[Collected data entries]
^^^^^^^^

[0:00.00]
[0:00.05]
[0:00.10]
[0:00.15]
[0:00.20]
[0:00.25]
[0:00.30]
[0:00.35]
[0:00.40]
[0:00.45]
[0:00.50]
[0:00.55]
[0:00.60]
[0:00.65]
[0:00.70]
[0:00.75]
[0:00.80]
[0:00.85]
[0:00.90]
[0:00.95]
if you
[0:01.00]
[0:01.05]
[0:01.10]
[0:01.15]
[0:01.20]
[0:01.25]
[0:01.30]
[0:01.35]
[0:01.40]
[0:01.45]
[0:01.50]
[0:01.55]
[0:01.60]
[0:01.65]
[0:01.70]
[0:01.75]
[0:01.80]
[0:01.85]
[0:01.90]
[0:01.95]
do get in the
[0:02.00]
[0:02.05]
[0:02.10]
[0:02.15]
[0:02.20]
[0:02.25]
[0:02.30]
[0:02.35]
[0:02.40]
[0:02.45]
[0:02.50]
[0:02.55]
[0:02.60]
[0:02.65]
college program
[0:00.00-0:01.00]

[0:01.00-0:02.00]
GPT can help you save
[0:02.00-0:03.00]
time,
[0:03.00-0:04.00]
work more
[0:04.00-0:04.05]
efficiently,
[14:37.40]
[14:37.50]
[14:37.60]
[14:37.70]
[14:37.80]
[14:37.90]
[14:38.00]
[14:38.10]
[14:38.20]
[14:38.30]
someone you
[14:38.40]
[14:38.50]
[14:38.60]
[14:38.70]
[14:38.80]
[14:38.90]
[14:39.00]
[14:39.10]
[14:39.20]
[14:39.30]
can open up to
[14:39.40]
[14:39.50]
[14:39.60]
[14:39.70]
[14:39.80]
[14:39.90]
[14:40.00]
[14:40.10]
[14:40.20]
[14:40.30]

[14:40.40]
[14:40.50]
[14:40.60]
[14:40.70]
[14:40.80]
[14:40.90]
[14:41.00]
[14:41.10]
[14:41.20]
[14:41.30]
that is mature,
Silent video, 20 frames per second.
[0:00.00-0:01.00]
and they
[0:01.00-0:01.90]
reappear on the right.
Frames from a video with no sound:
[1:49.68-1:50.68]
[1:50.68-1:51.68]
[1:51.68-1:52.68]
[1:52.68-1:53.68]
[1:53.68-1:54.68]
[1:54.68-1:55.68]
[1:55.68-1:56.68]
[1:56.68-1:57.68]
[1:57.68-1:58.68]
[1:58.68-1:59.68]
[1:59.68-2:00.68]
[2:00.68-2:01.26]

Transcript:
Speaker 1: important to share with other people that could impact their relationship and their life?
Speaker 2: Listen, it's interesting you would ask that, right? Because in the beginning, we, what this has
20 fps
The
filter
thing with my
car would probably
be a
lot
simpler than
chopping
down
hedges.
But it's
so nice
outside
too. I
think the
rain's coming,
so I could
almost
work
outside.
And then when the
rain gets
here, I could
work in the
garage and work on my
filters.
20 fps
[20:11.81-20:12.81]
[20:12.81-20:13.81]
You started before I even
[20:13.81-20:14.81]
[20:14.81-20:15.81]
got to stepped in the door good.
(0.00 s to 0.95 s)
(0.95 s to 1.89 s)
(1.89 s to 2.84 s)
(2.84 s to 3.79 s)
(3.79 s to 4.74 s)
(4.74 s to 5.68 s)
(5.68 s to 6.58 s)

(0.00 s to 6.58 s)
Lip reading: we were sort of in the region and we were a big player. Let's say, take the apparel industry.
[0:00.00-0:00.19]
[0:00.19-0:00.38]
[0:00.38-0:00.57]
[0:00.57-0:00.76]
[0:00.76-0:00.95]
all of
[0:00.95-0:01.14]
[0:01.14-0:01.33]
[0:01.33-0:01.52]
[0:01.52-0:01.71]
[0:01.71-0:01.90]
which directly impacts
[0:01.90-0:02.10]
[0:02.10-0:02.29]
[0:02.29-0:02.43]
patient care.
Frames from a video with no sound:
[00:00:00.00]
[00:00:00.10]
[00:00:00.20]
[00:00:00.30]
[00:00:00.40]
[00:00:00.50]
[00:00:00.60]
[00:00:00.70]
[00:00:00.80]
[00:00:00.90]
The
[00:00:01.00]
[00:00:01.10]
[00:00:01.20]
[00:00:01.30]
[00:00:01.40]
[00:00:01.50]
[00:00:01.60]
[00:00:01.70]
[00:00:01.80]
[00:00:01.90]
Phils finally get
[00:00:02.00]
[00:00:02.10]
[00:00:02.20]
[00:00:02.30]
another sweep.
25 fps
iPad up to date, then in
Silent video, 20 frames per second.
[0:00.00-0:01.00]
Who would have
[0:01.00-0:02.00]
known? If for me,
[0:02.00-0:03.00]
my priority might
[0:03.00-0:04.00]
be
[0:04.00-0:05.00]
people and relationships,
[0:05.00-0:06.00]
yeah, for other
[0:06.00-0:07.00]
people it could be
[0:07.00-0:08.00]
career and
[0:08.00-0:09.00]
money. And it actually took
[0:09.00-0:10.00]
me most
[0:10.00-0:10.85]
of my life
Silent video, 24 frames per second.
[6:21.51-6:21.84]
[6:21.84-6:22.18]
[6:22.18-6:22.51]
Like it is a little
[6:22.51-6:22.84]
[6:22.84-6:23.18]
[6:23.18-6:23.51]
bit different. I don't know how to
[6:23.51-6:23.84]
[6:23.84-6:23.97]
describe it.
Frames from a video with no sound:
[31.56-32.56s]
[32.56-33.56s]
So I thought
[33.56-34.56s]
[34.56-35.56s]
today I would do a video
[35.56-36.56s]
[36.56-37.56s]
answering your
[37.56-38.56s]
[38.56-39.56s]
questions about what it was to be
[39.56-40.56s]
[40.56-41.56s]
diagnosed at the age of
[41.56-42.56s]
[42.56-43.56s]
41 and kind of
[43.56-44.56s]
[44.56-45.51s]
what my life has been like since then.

^^^^^^^^

Transcribe the data in full, keeping every character.

[Answer box]
[0:00.00]
[0:00.05]
[0:00.10]
[0:00.15]
[0:00.20]
[0:00.25]
[0:00.30]
[0:00.35]
[0:00.40]
[0:00.45]
[0:00.50]
[0:00.55]
[0:00.60]
[0:00.65]
[0:00.70]
[0:00.75]
[0:00.80]
[0:00.85]
[0:00.90]
[0:00.95]
if you
[0:01.00]
[0:01.05]
[0:01.10]
[0:01.15]
[0:01.20]
[0:01.25]
[0:01.30]
[0:01.35]
[0:01.40]
[0:01.45]
[0:01.50]
[0:01.55]
[0:01.60]
[0:01.65]
[0:01.70]
[0:01.75]
[0:01.80]
[0:01.85]
[0:01.90]
[0:01.95]
do get in the
[0:02.00]
[0:02.05]
[0:02.10]
[0:02.15]
[0:02.20]
[0:02.25]
[0:02.30]
[0:02.35]
[0:02.40]
[0:02.45]
[0:02.50]
[0:02.55]
[0:02.60]
[0:02.65]
college program
[0:00.00-0:01.00]

[0:01.00-0:02.00]
GPT can help you save
[0:02.00-0:03.00]
time,
[0:03.00-0:04.00]
work more
[0:04.00-0:04.05]
efficiently,
[14:37.40]
[14:37.50]
[14:37.60]
[14:37.70]
[14:37.80]
[14:37.90]
[14:38.00]
[14:38.10]
[14:38.20]
[14:38.30]
someone you
[14:38.40]
[14:38.50]
[14:38.60]
[14:38.70]
[14:38.80]
[14:38.90]
[14:39.00]
[14:39.10]
[14:39.20]
[14:39.30]
can open up to
[14:39.40]
[14:39.50]
[14:39.60]
[14:39.70]
[14:39.80]
[14:39.90]
[14:40.00]
[14:40.10]
[14:40.20]
[14:40.30]

[14:40.40]
[14:40.50]
[14:40.60]
[14:40.70]
[14:40.80]
[14:40.90]
[14:41.00]
[14:41.10]
[14:41.20]
[14:41.30]
that is mature,
Silent video, 20 frames per second.
[0:00.00-0:01.00]
and they
[0:01.00-0:01.90]
reappear on the right.
Frames from a video with no sound:
[1:49.68-1:50.68]
[1:50.68-1:51.68]
[1:51.68-1:52.68]
[1:52.68-1:53.68]
[1:53.68-1:54.68]
[1:54.68-1:55.68]
[1:55.68-1:56.68]
[1:56.68-1:57.68]
[1:57.68-1:58.68]
[1:58.68-1:59.68]
[1:59.68-2:00.68]
[2:00.68-2:01.26]

Transcript:
Speaker 1: important to share with other people that could impact their relationship and their life?
Speaker 2: Listen, it's interesting you would ask that, right? Because in the beginning, we, what this has
20 fps
The
filter
thing with my
car would probably
be a
lot
simpler than
chopping
down
hedges.
But it's
so nice
outside
too. I
think the
rain's coming,
so I could
almost
work
outside.
And then when the
rain gets
here, I could
work in the
garage and work on my
filters.
20 fps
[20:11.81-20:12.81]
[20:12.81-20:13.81]
You started before I even
[20:13.81-20:14.81]
[20:14.81-20:15.81]
got to stepped in the door good.
(0.00 s to 0.95 s)
(0.95 s to 1.89 s)
(1.89 s to 2.84 s)
(2.84 s to 3.79 s)
(3.79 s to 4.74 s)
(4.74 s to 5.68 s)
(5.68 s to 6.58 s)

(0.00 s to 6.58 s)
Lip reading: we were sort of in the region and we were a big player. Let's say, take the apparel industry.
[0:00.00-0:00.19]
[0:00.19-0:00.38]
[0:00.38-0:00.57]
[0:00.57-0:00.76]
[0:00.76-0:00.95]
all of
[0:00.95-0:01.14]
[0:01.14-0:01.33]
[0:01.33-0:01.52]
[0:01.52-0:01.71]
[0:01.71-0:01.90]
which directly impacts
[0:01.90-0:02.10]
[0:02.10-0:02.29]
[0:02.29-0:02.43]
patient care.
Frames from a video with no sound:
[00:00:00.00]
[00:00:00.10]
[00:00:00.20]
[00:00:00.30]
[00:00:00.40]
[00:00:00.50]
[00:00:00.60]
[00:00:00.70]
[00:00:00.80]
[00:00:00.90]
The
[00:00:01.00]
[00:00:01.10]
[00:00:01.20]
[00:00:01.30]
[00:00:01.40]
[00:00:01.50]
[00:00:01.60]
[00:00:01.70]
[00:00:01.80]
[00:00:01.90]
Phils finally get
[00:00:02.00]
[00:00:02.10]
[00:00:02.20]
[00:00:02.30]
another sweep.
25 fps
iPad up to date, then in
Silent video, 20 frames per second.
[0:00.00-0:01.00]
Who would have
[0:01.00-0:02.00]
known? If for me,
[0:02.00-0:03.00]
my priority might
[0:03.00-0:04.00]
be
[0:04.00-0:05.00]
people and relationships,
[0:05.00-0:06.00]
yeah, for other
[0:06.00-0:07.00]
people it could be
[0:07.00-0:08.00]
career and
[0:08.00-0:09.00]
money. And it actually took
[0:09.00-0:10.00]
me most
[0:10.00-0:10.85]
of my life
Silent video, 24 frames per second.
[6:21.51-6:21.84]
[6:21.84-6:22.18]
[6:22.18-6:22.51]
Like it is a little
[6:22.51-6:22.84]
[6:22.84-6:23.18]
[6:23.18-6:23.51]
bit different. I don't know how to
[6:23.51-6:23.84]
[6:23.84-6:23.97]
describe it.
Frames from a video with no sound:
[31.56-32.56s]
[32.56-33.56s]
So I thought
[33.56-34.56s]
[34.56-35.56s]
today I would do a video
[35.56-36.56s]
[36.56-37.56s]
answering your
[37.56-38.56s]
[38.56-39.56s]
questions about what it was to be
[39.56-40.56s]
[40.56-41.56s]
diagnosed at the age of
[41.56-42.56s]
[42.56-43.56s]
41 and kind of
[43.56-44.56s]
[44.56-45.51s]
what my life has been like since then.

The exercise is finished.